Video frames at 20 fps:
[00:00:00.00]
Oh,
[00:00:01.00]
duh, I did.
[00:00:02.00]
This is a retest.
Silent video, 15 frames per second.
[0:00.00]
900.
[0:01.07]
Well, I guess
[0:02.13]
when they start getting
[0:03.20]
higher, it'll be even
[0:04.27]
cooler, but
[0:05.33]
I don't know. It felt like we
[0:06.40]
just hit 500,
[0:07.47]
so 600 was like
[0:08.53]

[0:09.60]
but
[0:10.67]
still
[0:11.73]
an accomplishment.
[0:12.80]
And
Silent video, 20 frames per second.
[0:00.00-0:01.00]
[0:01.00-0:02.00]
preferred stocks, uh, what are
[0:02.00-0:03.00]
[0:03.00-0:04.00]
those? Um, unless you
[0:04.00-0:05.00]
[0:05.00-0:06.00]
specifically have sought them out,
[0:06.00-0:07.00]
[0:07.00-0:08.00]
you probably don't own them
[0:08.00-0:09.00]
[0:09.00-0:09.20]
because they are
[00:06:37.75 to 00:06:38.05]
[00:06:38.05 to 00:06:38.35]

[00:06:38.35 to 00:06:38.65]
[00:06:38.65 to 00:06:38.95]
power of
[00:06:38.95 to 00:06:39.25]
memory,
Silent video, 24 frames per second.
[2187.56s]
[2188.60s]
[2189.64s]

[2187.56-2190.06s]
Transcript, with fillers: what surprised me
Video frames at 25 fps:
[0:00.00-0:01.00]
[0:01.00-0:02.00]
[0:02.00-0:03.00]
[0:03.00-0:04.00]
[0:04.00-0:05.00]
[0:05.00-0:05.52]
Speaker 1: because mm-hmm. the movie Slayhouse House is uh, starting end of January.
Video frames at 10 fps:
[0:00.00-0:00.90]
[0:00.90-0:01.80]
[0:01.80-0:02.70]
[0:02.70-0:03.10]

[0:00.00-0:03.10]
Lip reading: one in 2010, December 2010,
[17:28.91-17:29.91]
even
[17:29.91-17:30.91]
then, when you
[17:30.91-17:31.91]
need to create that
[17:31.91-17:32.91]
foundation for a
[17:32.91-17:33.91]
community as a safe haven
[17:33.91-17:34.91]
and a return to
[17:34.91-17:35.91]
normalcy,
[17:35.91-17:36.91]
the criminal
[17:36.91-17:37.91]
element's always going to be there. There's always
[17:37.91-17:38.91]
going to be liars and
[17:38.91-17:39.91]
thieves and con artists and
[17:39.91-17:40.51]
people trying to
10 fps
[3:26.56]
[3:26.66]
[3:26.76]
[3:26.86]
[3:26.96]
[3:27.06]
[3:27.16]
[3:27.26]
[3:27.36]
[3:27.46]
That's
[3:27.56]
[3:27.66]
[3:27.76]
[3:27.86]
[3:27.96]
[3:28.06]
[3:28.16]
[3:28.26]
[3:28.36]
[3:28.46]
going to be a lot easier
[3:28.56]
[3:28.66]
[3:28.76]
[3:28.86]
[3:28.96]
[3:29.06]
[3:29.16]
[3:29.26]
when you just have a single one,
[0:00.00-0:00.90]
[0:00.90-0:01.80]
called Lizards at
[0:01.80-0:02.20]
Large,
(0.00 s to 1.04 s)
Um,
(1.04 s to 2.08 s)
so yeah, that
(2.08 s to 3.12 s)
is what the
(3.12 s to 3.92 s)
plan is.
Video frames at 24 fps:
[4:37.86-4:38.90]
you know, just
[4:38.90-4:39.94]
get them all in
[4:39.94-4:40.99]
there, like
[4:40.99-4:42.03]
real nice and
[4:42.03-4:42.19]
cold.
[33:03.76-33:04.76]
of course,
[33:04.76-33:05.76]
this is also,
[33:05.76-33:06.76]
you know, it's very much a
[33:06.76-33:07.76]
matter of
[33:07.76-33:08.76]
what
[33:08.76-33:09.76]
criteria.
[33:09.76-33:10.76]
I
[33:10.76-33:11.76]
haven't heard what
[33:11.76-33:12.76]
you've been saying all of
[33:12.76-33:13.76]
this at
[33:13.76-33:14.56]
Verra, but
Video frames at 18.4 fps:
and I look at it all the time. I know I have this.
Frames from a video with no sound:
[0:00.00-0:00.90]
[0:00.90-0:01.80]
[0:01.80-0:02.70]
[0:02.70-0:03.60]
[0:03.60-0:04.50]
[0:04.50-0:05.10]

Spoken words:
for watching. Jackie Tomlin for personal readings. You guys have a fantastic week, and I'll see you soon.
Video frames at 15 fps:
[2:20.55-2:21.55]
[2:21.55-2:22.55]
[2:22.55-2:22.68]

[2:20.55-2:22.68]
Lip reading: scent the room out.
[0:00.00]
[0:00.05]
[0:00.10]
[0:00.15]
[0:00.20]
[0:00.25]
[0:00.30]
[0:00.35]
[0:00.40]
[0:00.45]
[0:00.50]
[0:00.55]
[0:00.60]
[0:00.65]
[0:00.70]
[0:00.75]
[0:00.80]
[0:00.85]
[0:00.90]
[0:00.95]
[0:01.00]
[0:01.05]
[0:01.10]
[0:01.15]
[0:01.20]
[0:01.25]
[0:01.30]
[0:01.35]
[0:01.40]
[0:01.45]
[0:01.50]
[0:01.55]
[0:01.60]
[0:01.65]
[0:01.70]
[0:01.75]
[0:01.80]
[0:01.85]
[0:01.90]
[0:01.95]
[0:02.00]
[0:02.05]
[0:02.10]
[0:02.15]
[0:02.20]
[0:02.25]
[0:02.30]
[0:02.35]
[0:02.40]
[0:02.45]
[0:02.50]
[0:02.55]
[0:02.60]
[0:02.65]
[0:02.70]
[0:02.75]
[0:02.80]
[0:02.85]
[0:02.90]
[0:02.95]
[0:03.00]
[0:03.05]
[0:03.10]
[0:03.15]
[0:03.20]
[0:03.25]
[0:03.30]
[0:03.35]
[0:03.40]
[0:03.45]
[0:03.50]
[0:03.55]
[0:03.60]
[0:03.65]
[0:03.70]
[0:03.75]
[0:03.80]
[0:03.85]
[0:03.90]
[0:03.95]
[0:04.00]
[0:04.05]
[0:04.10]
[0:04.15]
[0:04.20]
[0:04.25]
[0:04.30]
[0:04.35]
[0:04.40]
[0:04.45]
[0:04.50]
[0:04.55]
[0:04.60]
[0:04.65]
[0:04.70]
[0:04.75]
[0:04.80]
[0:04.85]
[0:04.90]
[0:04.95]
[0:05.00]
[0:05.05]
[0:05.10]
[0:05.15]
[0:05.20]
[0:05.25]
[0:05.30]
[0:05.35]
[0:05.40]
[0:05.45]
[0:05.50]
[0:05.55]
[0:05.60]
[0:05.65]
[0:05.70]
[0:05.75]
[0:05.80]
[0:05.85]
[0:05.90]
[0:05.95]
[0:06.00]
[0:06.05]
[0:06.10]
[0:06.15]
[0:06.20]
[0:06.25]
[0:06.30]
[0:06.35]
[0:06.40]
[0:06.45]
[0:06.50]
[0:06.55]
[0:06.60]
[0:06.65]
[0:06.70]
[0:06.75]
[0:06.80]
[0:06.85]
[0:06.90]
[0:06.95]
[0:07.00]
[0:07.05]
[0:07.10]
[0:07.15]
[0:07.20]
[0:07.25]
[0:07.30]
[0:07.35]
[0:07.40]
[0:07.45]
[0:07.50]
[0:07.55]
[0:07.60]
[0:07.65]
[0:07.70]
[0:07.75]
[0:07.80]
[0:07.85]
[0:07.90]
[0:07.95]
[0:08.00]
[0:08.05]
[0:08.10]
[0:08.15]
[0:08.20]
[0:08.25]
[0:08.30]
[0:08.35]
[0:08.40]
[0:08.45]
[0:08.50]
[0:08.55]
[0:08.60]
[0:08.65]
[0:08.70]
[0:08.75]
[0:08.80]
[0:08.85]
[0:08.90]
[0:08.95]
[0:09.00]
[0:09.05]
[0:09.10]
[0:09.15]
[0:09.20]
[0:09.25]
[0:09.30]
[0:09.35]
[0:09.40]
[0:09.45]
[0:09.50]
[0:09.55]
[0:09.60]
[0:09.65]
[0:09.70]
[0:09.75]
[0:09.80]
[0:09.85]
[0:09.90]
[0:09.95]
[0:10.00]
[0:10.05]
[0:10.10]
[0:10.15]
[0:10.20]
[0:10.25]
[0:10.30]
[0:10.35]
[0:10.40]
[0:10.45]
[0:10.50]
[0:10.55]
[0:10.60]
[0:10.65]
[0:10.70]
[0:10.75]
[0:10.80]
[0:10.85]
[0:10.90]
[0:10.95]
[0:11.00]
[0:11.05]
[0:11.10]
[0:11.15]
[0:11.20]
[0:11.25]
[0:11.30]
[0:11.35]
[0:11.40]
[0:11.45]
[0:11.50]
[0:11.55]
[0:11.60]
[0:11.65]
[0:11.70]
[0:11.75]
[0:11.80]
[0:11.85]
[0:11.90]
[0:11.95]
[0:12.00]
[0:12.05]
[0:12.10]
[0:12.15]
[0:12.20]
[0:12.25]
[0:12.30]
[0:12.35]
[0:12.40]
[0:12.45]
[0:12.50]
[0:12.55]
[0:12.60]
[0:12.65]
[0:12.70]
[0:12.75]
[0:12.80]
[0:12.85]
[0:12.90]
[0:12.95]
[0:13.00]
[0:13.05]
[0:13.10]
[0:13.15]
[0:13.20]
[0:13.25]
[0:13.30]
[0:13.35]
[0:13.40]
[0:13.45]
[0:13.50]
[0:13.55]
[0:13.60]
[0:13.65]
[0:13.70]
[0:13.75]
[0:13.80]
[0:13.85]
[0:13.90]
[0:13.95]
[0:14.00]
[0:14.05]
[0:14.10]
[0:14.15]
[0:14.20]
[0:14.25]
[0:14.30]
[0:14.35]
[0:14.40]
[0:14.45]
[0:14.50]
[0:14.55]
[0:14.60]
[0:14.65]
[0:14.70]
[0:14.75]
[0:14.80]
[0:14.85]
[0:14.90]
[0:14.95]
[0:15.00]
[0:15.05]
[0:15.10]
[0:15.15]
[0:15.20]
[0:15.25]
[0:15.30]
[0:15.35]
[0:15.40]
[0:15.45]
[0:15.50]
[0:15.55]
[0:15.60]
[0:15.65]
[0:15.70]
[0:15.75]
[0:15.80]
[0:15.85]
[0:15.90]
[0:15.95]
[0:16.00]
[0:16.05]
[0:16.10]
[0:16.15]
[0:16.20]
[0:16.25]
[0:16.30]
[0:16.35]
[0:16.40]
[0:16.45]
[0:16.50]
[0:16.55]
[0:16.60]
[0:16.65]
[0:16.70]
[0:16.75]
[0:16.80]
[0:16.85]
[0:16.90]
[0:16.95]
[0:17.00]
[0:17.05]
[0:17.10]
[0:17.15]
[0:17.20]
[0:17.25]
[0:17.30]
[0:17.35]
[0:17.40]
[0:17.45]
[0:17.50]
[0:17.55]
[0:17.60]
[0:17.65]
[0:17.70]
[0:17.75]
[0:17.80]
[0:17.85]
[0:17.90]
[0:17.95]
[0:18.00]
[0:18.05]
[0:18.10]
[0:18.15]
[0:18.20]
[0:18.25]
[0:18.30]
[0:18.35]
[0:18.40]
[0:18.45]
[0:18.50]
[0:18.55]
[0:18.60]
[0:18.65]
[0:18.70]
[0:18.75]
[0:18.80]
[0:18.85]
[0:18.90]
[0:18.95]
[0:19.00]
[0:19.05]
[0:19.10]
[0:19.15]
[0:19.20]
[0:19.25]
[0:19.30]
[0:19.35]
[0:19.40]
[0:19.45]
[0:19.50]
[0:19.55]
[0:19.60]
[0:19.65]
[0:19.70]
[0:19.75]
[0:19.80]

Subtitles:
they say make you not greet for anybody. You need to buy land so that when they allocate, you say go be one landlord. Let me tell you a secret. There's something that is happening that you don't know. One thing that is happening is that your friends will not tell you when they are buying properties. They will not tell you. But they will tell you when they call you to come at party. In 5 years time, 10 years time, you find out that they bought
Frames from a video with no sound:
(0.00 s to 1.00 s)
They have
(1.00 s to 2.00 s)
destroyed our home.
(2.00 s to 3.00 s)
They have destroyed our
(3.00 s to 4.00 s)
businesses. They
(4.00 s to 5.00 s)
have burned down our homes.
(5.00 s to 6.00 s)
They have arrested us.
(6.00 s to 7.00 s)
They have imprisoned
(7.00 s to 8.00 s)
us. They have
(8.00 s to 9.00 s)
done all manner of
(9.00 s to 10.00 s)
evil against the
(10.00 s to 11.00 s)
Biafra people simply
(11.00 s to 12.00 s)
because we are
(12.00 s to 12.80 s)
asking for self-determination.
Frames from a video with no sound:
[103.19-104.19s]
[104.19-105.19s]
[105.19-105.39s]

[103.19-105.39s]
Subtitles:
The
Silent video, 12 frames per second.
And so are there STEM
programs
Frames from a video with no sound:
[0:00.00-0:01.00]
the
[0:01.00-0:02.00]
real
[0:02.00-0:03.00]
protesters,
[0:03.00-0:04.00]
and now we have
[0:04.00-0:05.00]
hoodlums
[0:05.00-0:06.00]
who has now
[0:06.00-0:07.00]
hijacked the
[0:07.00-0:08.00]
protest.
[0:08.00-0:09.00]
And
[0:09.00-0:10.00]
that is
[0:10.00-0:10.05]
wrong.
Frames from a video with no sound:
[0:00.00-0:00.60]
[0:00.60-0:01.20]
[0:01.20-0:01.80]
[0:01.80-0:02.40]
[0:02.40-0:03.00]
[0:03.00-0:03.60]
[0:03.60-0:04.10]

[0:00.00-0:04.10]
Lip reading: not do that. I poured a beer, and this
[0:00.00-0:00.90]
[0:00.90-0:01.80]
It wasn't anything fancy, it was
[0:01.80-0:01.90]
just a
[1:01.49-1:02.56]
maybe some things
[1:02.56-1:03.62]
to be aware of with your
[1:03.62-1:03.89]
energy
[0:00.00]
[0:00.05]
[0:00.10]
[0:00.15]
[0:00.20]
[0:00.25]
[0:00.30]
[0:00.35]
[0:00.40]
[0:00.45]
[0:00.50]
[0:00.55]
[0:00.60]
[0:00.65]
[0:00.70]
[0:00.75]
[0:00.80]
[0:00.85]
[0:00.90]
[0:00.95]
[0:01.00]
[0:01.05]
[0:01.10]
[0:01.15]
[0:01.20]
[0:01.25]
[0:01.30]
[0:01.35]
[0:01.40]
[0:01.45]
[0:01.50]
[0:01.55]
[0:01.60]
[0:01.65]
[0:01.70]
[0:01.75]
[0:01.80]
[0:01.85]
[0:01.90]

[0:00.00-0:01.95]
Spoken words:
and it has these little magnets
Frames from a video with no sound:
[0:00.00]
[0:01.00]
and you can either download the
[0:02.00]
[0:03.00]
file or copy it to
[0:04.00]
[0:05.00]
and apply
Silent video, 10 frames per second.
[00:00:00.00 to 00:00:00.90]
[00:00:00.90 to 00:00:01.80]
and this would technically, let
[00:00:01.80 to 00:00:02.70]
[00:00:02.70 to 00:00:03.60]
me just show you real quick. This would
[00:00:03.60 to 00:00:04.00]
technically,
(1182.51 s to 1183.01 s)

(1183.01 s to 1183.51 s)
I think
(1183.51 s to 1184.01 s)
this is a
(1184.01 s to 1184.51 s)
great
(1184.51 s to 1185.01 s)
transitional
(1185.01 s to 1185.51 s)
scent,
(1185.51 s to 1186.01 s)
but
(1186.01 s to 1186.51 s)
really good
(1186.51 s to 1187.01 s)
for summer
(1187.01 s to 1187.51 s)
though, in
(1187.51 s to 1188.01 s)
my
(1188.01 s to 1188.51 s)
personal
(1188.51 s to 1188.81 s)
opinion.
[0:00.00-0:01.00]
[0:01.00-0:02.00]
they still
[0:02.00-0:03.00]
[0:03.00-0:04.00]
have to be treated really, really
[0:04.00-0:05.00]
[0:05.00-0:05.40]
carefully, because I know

::::::

> _TASK_
Of the lines above, output exactly those from the line bearing "[0:09.00-0:09.20]" through the line bearing "Video frames at 25", inclusive.

> _EXERCISE RESPONSE_
[0:09.00-0:09.20]
because they are
[00:06:37.75 to 00:06:38.05]
[00:06:38.05 to 00:06:38.35]

[00:06:38.35 to 00:06:38.65]
[00:06:38.65 to 00:06:38.95]
power of
[00:06:38.95 to 00:06:39.25]
memory,
Silent video, 24 frames per second.
[2187.56s]
[2188.60s]
[2189.64s]

[2187.56-2190.06s]
Transcript, with fillers: what surprised me
Video frames at 25 fps:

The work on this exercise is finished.